EXERCISE BRIEF | Quote all entries exactly, leaving pictures aside.

RECORDS PROVIDED |
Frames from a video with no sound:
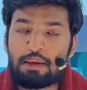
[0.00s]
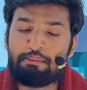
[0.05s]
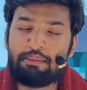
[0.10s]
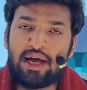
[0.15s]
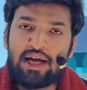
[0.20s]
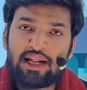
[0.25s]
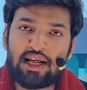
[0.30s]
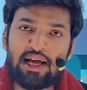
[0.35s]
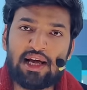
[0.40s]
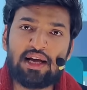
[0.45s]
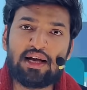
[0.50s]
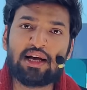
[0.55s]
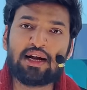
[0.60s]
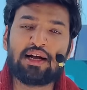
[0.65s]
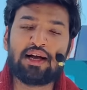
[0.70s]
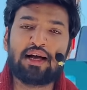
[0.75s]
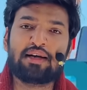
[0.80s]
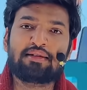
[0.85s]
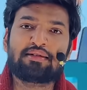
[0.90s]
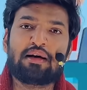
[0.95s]
मेरे ही घर
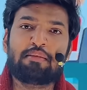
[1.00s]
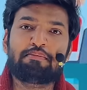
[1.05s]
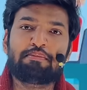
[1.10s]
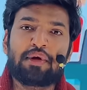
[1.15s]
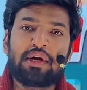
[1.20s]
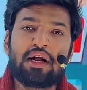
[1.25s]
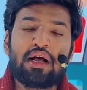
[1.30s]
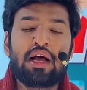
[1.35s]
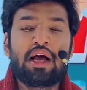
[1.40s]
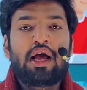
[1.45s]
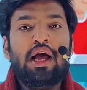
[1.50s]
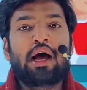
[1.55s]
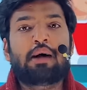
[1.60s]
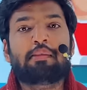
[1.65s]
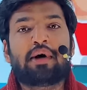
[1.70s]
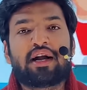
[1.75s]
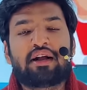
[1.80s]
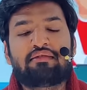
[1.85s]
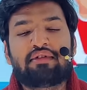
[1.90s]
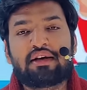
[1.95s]
का एग्जाम्पल
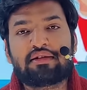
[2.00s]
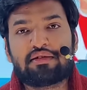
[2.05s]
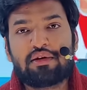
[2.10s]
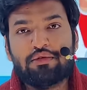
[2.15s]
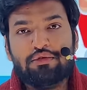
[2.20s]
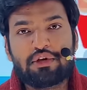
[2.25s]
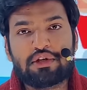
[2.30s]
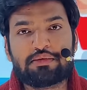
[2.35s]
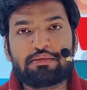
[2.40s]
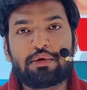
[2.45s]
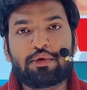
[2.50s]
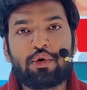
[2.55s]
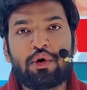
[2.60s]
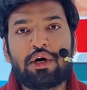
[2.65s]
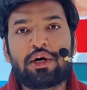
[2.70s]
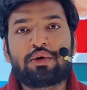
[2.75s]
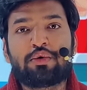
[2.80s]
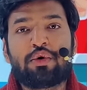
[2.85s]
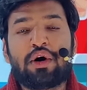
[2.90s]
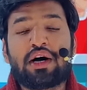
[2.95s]
हमारे वेस्ट साउथ वेस्ट में
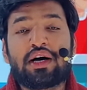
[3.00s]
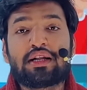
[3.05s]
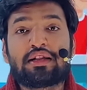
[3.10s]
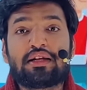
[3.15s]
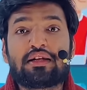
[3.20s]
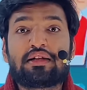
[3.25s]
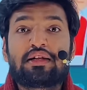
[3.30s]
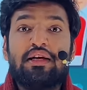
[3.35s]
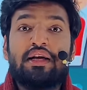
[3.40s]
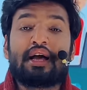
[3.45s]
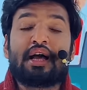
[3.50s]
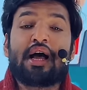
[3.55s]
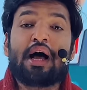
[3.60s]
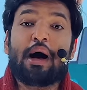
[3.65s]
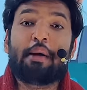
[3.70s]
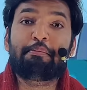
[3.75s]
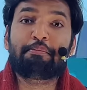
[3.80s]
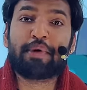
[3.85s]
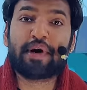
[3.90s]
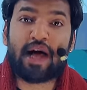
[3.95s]
टॉयलेट हुआ करती थी
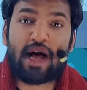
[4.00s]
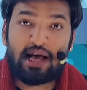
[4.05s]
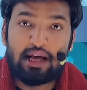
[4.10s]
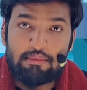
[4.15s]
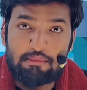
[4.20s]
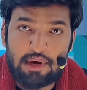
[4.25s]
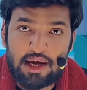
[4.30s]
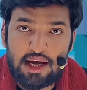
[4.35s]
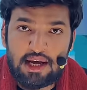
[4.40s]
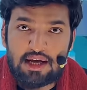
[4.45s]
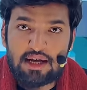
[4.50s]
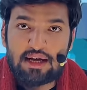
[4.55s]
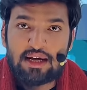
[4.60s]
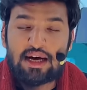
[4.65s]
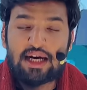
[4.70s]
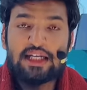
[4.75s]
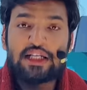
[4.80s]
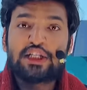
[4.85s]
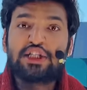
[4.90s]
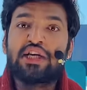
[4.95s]
हम पढ़ाई में
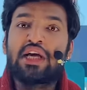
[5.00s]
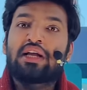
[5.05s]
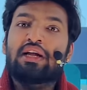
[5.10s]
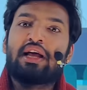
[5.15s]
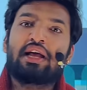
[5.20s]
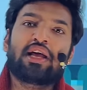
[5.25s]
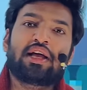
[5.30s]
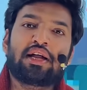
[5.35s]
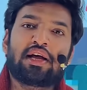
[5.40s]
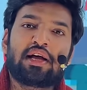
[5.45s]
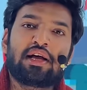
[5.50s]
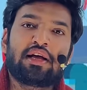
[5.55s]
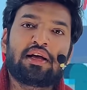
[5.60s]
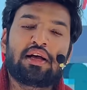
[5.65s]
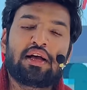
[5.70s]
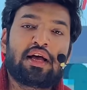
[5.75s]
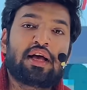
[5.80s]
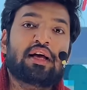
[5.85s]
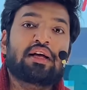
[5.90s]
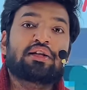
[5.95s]
अच्छे नहीं रहे
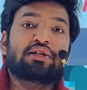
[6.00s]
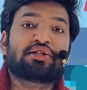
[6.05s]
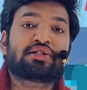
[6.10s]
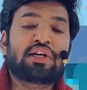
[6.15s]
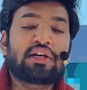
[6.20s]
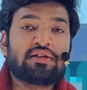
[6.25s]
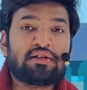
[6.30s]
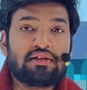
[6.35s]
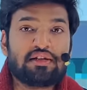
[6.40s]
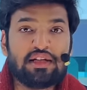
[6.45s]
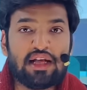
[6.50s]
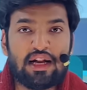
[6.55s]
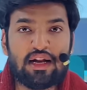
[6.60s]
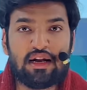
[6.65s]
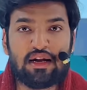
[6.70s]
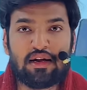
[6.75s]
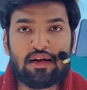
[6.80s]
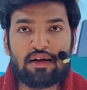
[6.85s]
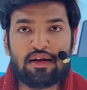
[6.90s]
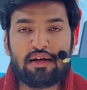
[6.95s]
जिस
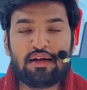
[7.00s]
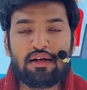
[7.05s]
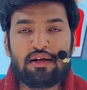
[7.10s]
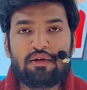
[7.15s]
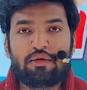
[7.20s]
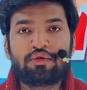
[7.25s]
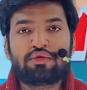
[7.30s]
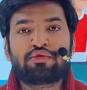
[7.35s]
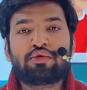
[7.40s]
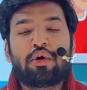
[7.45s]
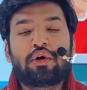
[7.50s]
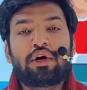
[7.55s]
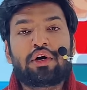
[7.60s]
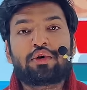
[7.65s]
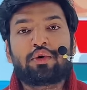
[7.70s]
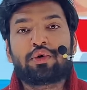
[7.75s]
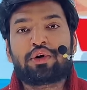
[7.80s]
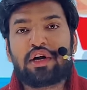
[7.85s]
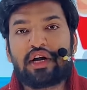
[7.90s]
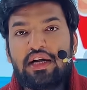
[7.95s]
दिन उस टॉयलेट
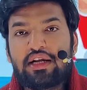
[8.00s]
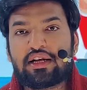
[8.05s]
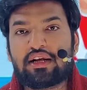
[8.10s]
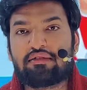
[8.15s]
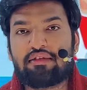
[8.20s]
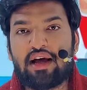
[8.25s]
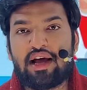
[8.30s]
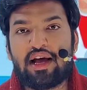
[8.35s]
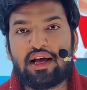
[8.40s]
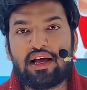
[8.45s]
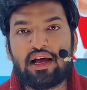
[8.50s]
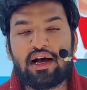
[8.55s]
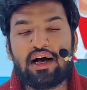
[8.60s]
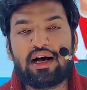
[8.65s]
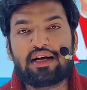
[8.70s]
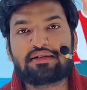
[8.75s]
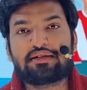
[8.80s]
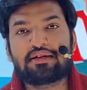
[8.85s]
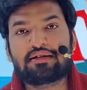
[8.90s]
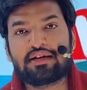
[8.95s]
को ट्रीट करवाया गया
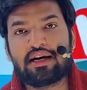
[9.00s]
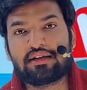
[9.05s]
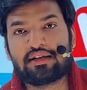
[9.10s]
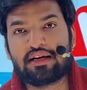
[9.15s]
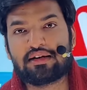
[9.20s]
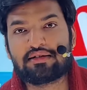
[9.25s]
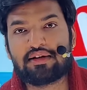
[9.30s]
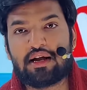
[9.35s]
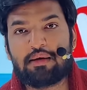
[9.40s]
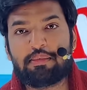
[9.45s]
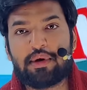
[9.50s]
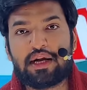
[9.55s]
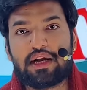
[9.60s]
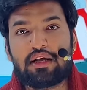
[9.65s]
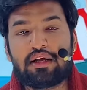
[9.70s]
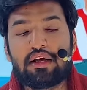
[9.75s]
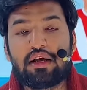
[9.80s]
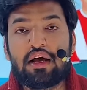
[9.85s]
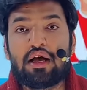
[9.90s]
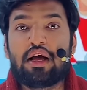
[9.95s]
आज से सात आठ साल
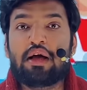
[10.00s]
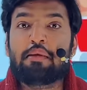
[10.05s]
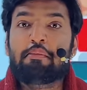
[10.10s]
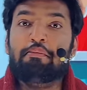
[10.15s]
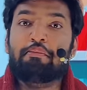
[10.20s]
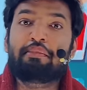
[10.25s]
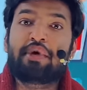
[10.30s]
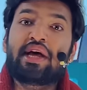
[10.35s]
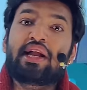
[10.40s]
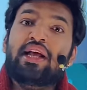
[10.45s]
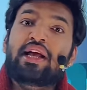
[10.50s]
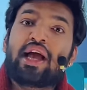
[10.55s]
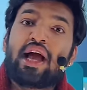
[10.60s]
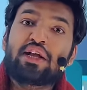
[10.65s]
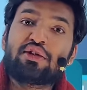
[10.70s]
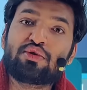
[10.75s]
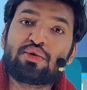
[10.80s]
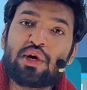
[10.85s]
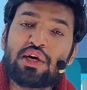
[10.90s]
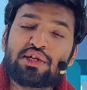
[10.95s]
पहले मेरी
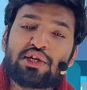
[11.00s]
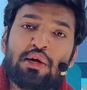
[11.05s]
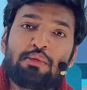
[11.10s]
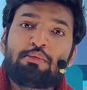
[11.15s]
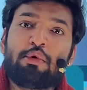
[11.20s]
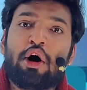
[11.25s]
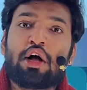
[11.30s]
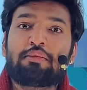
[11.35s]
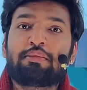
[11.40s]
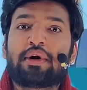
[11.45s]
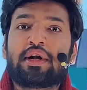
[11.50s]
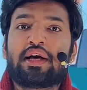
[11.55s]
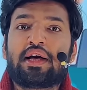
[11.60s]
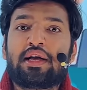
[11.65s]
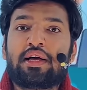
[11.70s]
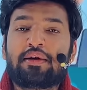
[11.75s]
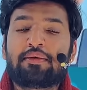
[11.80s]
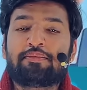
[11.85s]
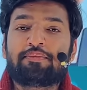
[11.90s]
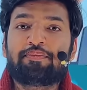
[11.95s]
एजुकेशन बहुत बढ़
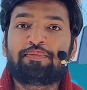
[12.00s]
गई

ANSWER BOX |
Frames from a video with no sound:
[0.00s]
[0.05s]
[0.10s]
[0.15s]
[0.20s]
[0.25s]
[0.30s]
[0.35s]
[0.40s]
[0.45s]
[0.50s]
[0.55s]
[0.60s]
[0.65s]
[0.70s]
[0.75s]
[0.80s]
[0.85s]
[0.90s]
[0.95s]
मेरे ही घर
[1.00s]
[1.05s]
[1.10s]
[1.15s]
[1.20s]
[1.25s]
[1.30s]
[1.35s]
[1.40s]
[1.45s]
[1.50s]
[1.55s]
[1.60s]
[1.65s]
[1.70s]
[1.75s]
[1.80s]
[1.85s]
[1.90s]
[1.95s]
का एग्जाम्पल
[2.00s]
[2.05s]
[2.10s]
[2.15s]
[2.20s]
[2.25s]
[2.30s]
[2.35s]
[2.40s]
[2.45s]
[2.50s]
[2.55s]
[2.60s]
[2.65s]
[2.70s]
[2.75s]
[2.80s]
[2.85s]
[2.90s]
[2.95s]
हमारे वेस्ट साउथ वेस्ट में
[3.00s]
[3.05s]
[3.10s]
[3.15s]
[3.20s]
[3.25s]
[3.30s]
[3.35s]
[3.40s]
[3.45s]
[3.50s]
[3.55s]
[3.60s]
[3.65s]
[3.70s]
[3.75s]
[3.80s]
[3.85s]
[3.90s]
[3.95s]
टॉयलेट हुआ करती थी
[4.00s]
[4.05s]
[4.10s]
[4.15s]
[4.20s]
[4.25s]
[4.30s]
[4.35s]
[4.40s]
[4.45s]
[4.50s]
[4.55s]
[4.60s]
[4.65s]
[4.70s]
[4.75s]
[4.80s]
[4.85s]
[4.90s]
[4.95s]
हम पढ़ाई में
[5.00s]
[5.05s]
[5.10s]
[5.15s]
[5.20s]
[5.25s]
[5.30s]
[5.35s]
[5.40s]
[5.45s]
[5.50s]
[5.55s]
[5.60s]
[5.65s]
[5.70s]
[5.75s]
[5.80s]
[5.85s]
[5.90s]
[5.95s]
अच्छे नहीं रहे
[6.00s]
[6.05s]
[6.10s]
[6.15s]
[6.20s]
[6.25s]
[6.30s]
[6.35s]
[6.40s]
[6.45s]
[6.50s]
[6.55s]
[6.60s]
[6.65s]
[6.70s]
[6.75s]
[6.80s]
[6.85s]
[6.90s]
[6.95s]
जिस
[7.00s]
[7.05s]
[7.10s]
[7.15s]
[7.20s]
[7.25s]
[7.30s]
[7.35s]
[7.40s]
[7.45s]
[7.50s]
[7.55s]
[7.60s]
[7.65s]
[7.70s]
[7.75s]
[7.80s]
[7.85s]
[7.90s]
[7.95s]
दिन उस टॉयलेट
[8.00s]
[8.05s]
[8.10s]
[8.15s]
[8.20s]
[8.25s]
[8.30s]
[8.35s]
[8.40s]
[8.45s]
[8.50s]
[8.55s]
[8.60s]
[8.65s]
[8.70s]
[8.75s]
[8.80s]
[8.85s]
[8.90s]
[8.95s]
को ट्रीट करवाया गया
[9.00s]
[9.05s]
[9.10s]
[9.15s]
[9.20s]
[9.25s]
[9.30s]
[9.35s]
[9.40s]
[9.45s]
[9.50s]
[9.55s]
[9.60s]
[9.65s]
[9.70s]
[9.75s]
[9.80s]
[9.85s]
[9.90s]
[9.95s]
आज से सात आठ साल
[10.00s]
[10.05s]
[10.10s]
[10.15s]
[10.20s]
[10.25s]
[10.30s]
[10.35s]
[10.40s]
[10.45s]
[10.50s]
[10.55s]
[10.60s]
[10.65s]
[10.70s]
[10.75s]
[10.80s]
[10.85s]
[10.90s]
[10.95s]
पहले मेरी
[11.00s]
[11.05s]
[11.10s]
[11.15s]
[11.20s]
[11.25s]
[11.30s]
[11.35s]
[11.40s]
[11.45s]
[11.50s]
[11.55s]
[11.60s]
[11.65s]
[11.70s]
[11.75s]
[11.80s]
[11.85s]
[11.90s]
[11.95s]
एजुकेशन बहुत बढ़
[12.00s]
गई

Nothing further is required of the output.